Reconsidering Mr. du Pont’s tortoiseshell box beyond Britain yet within an 18th-century colonial and global historical context revealed that it was more aesthetically consistent with boxes from Dutch colonial Ceylon (modern day Sri Lanka) or Batavia (modern day Jakarta, Indonesia) that stored the elements needed for chewing the leaves and nut of the sirih plant (betel). Sirih chewing was a social custom performed during interactions between the Dutch, Indian, Sri Lankan, or Indonesian royalty in the 18th century. These boxes were shaped like small chests and were constructed using tropical hardwoods found in Southeast Asia, such as amboyna burl, or teak.3 Sirih boxes were often decorated with tortoiseshell, ivory, silver, or gold mounts, and inlaid with precious stones, ivory, or mother-of-pearl combined with substantial functional and decorative metal mounts on the exterior.

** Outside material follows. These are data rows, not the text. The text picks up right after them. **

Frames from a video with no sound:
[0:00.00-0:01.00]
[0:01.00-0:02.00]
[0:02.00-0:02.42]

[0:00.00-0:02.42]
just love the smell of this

The interior compartments of these boxes stored the ingredients for sirih, which include lime, areca nut, and gambir,4 as well as tools for its preparation, such as a small knife. Though it is currently unclear how the interior of sirih boxes were divided, the interior compartments of Mr. du Pont’s box prove to be reasonable for the storage of ingredients and tools involved in sirih preparation. There are two corresponding pinholes on the left side of the interior slightly above the small compartment. This suggests the smaller compartment originally had a lid that would have helped limit the interaction between sirih ingredients and the air. The larger compartment provides adequate space for storing the tools for sirih preparation which included scissors, a small knife, and a spatula. Sirih boxes also often had legs attached to its base. The four pinholes observed on the underside of Mr. du Pont’s box indicate possible missing leg attachments.

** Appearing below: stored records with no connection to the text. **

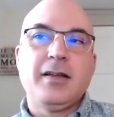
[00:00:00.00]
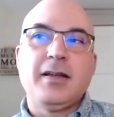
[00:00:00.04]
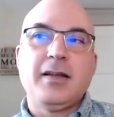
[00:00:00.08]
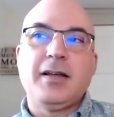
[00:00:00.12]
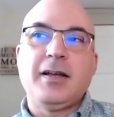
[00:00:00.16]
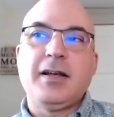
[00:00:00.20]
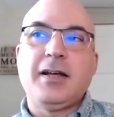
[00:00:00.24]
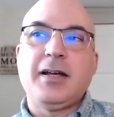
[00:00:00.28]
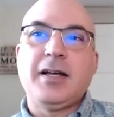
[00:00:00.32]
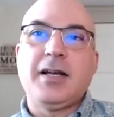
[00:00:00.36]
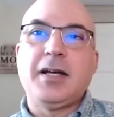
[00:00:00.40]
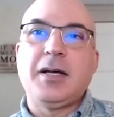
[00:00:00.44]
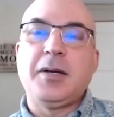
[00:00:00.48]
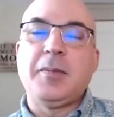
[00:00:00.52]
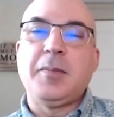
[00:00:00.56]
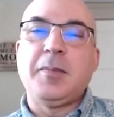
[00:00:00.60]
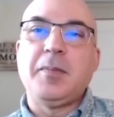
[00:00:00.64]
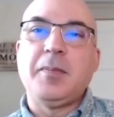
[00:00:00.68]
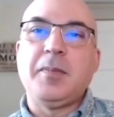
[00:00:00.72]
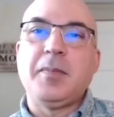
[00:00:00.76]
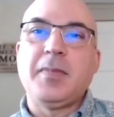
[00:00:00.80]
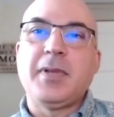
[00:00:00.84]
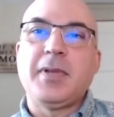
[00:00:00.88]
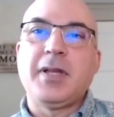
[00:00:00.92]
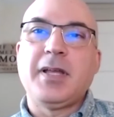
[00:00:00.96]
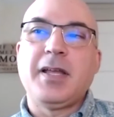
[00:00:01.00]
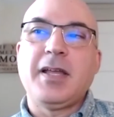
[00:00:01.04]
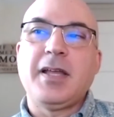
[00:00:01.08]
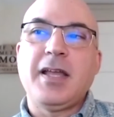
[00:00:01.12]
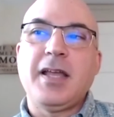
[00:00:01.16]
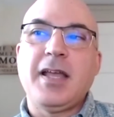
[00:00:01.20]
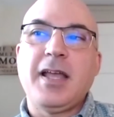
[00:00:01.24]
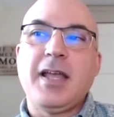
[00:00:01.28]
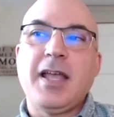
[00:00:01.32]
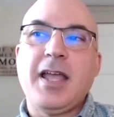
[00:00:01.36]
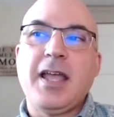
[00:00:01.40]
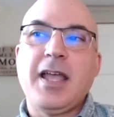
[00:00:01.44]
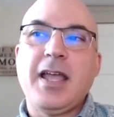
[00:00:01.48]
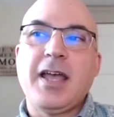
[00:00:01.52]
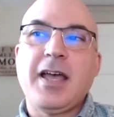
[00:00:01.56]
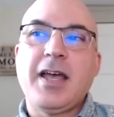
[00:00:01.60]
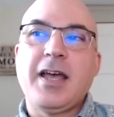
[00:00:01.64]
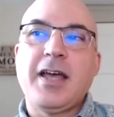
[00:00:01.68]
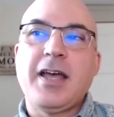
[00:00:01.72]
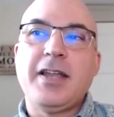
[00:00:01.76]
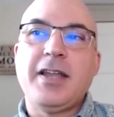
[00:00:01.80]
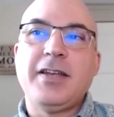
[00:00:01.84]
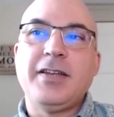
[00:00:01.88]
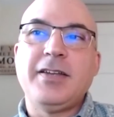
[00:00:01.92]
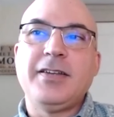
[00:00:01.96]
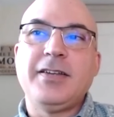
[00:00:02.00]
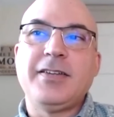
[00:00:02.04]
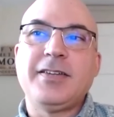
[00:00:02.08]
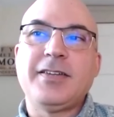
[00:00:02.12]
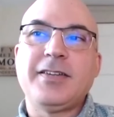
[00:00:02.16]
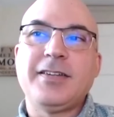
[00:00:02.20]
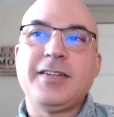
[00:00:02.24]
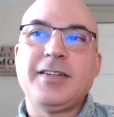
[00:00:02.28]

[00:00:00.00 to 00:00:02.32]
Um, and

This project demonstrates the importance of documentation in cultural heritage conservation and how our recordkeeping practices can affect the inclusivity of our approaches to collections care. If the opportunity to make inquiries into the decorative elements of Mr. du Pont’s tortoiseshell box was not provided, the box’s association with the custom of sirih chewing in 18th-century Dutch colonial Ceylon and Batavia and its affiliated communities may not have been reestablished. The revised understanding of the object’s origins and historical context enhanced the interpretation of ornamentation, possible missing components, and materiality. These new insights will inform future treatment approaches, interpretations, and decisions surrounding the display of the object.
1. The catalog entry for the object has since been revised with information compiled from this project.
2. The box’s provenance was attributed incorrectly to Britain, likely in reference to its location of purchase rather than its place of origin.
3. After consulting with Kathy Z. Gillis, Senior Furniture Conservator at Winterthur, we determined that wood identification was too invasive of an analytical technique. We were able to determine that Mr. du Pont’s tortoiseshell box was made from hardwood. Whether it is mahogany, walnut, or a tropical hardwood cannot be confirmed at this time.
4. The dried sap of the star jasmine (Jasminum multiflorum).
Tammy Hong is the National Endowment for the Humanities Graduate Fellow, Class of 2024. She lectured in the 2019 Emerging Scholars Colloquium and contributed to the winter 2018–19 issue of The Magazine of the Decorative Arts Trust.